**Work request**
The listing below should be printed in full and exactly, apart from its images.

=== Working data ===

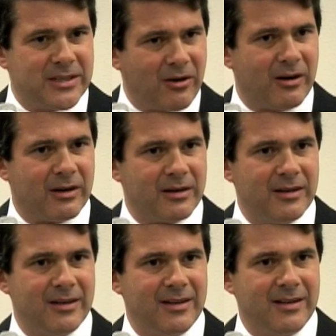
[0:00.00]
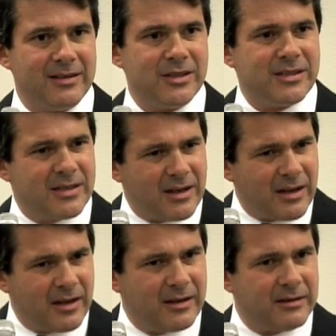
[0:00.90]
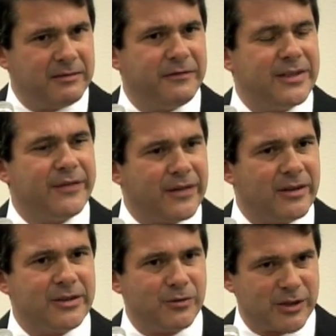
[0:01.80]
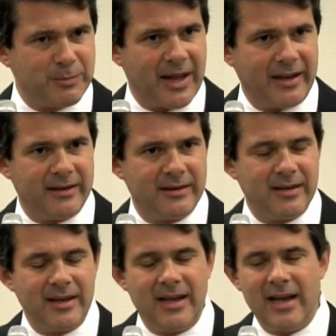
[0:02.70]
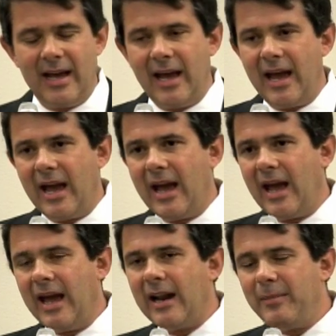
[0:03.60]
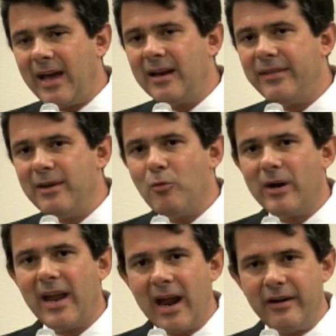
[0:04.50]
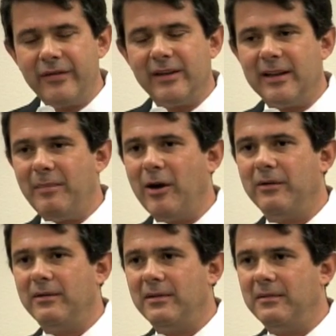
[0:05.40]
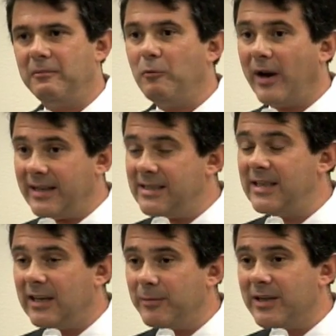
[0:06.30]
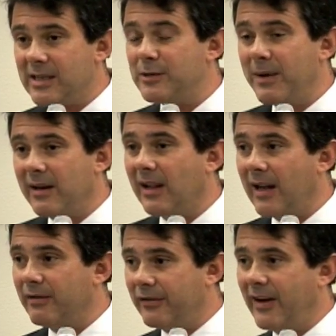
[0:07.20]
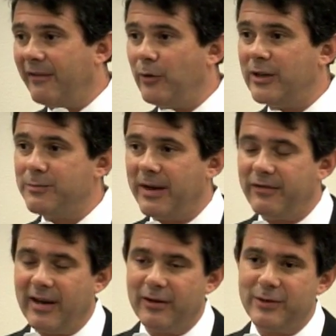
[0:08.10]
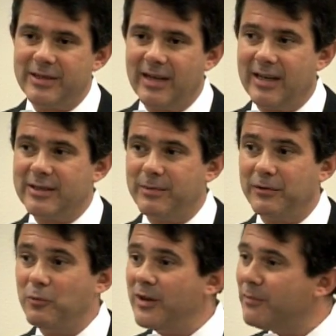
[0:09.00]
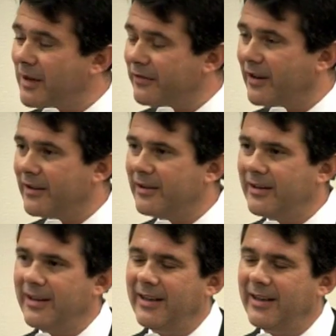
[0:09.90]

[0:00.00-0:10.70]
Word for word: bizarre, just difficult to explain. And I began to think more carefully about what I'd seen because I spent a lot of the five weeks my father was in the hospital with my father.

===

**Result for this task**
[0:00.00]
[0:00.90]
[0:01.80]
[0:02.70]
[0:03.60]
[0:04.50]
[0:05.40]
[0:06.30]
[0:07.20]
[0:08.10]
[0:09.00]
[0:09.90]

[0:00.00-0:10.70]
Word for word: bizarre, just difficult to explain. And I began to think more carefully about what I'd seen because I spent a lot of the five weeks my father was in the hospital with my father.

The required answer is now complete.